Records drawn from a dataset:
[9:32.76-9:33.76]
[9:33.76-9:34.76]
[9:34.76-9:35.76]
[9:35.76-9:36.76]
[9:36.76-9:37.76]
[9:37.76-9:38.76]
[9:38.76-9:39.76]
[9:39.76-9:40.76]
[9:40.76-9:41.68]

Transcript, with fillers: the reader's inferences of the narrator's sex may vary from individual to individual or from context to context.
==
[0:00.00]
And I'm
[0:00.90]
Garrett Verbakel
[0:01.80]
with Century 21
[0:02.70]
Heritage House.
--
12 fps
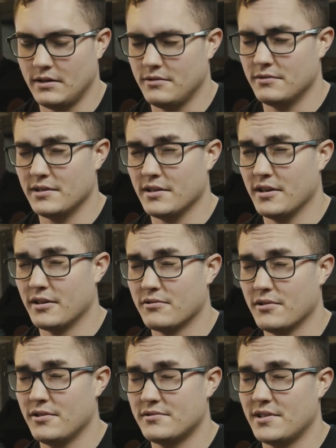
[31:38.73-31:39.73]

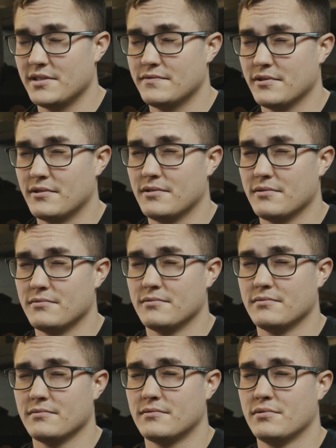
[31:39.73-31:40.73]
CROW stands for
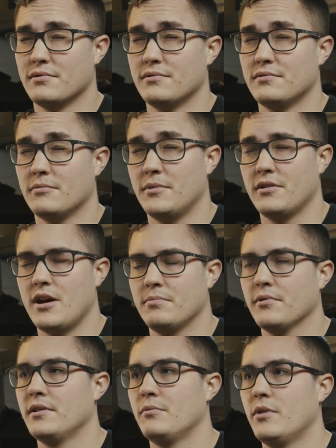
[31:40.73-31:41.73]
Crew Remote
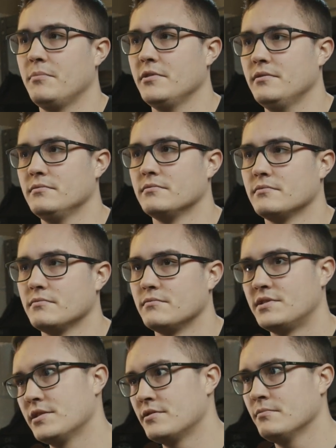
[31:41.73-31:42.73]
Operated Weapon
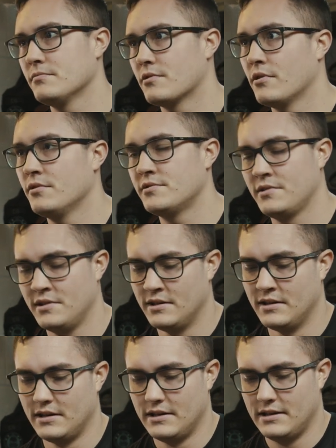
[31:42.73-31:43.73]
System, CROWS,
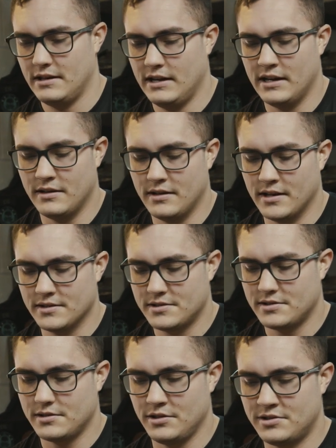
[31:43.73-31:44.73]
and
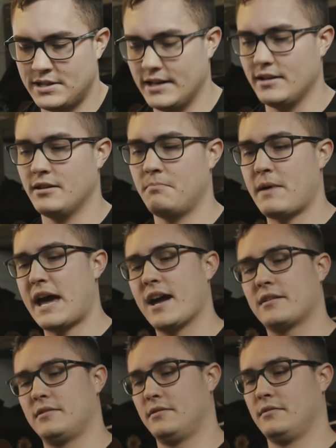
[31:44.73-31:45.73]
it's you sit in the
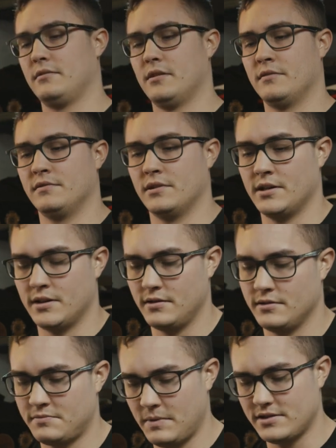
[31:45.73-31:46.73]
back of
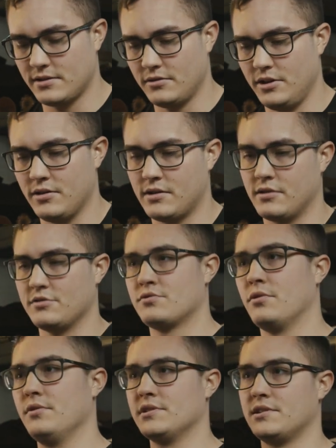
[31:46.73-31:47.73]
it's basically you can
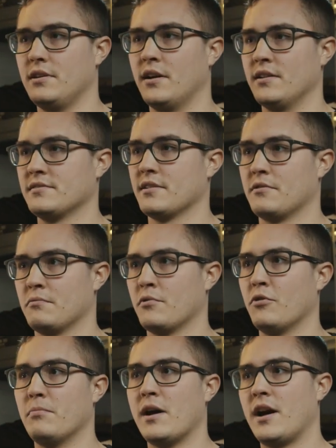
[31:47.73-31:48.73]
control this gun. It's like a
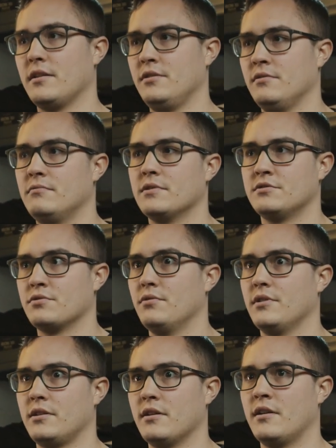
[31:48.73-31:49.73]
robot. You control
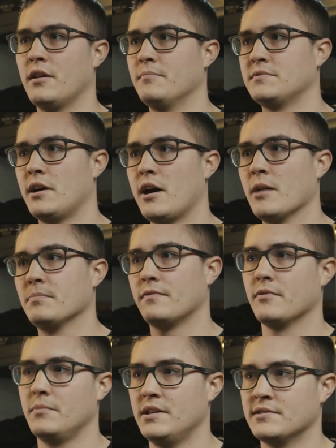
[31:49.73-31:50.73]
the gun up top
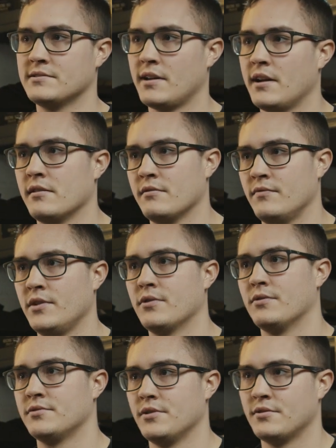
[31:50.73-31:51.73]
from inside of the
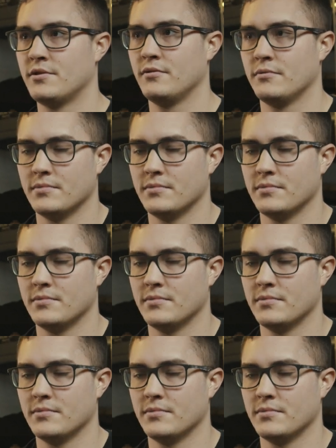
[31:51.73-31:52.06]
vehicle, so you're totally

= YOUR INSTRUCTIONS =
Begin at the line that has "[9:32.76-9:33.76]" in the entries above; stop after the line that has "Transcript, with fillers: the". Transcribe exactly those lines and no others.

= ANSWER TO THE EXERCISE =
[9:32.76-9:33.76]
[9:33.76-9:34.76]
[9:34.76-9:35.76]
[9:35.76-9:36.76]
[9:36.76-9:37.76]
[9:37.76-9:38.76]
[9:38.76-9:39.76]
[9:39.76-9:40.76]
[9:40.76-9:41.68]

Transcript, with fillers: the reader's inferences of the narrator's sex may vary from individual to individual or from context to context.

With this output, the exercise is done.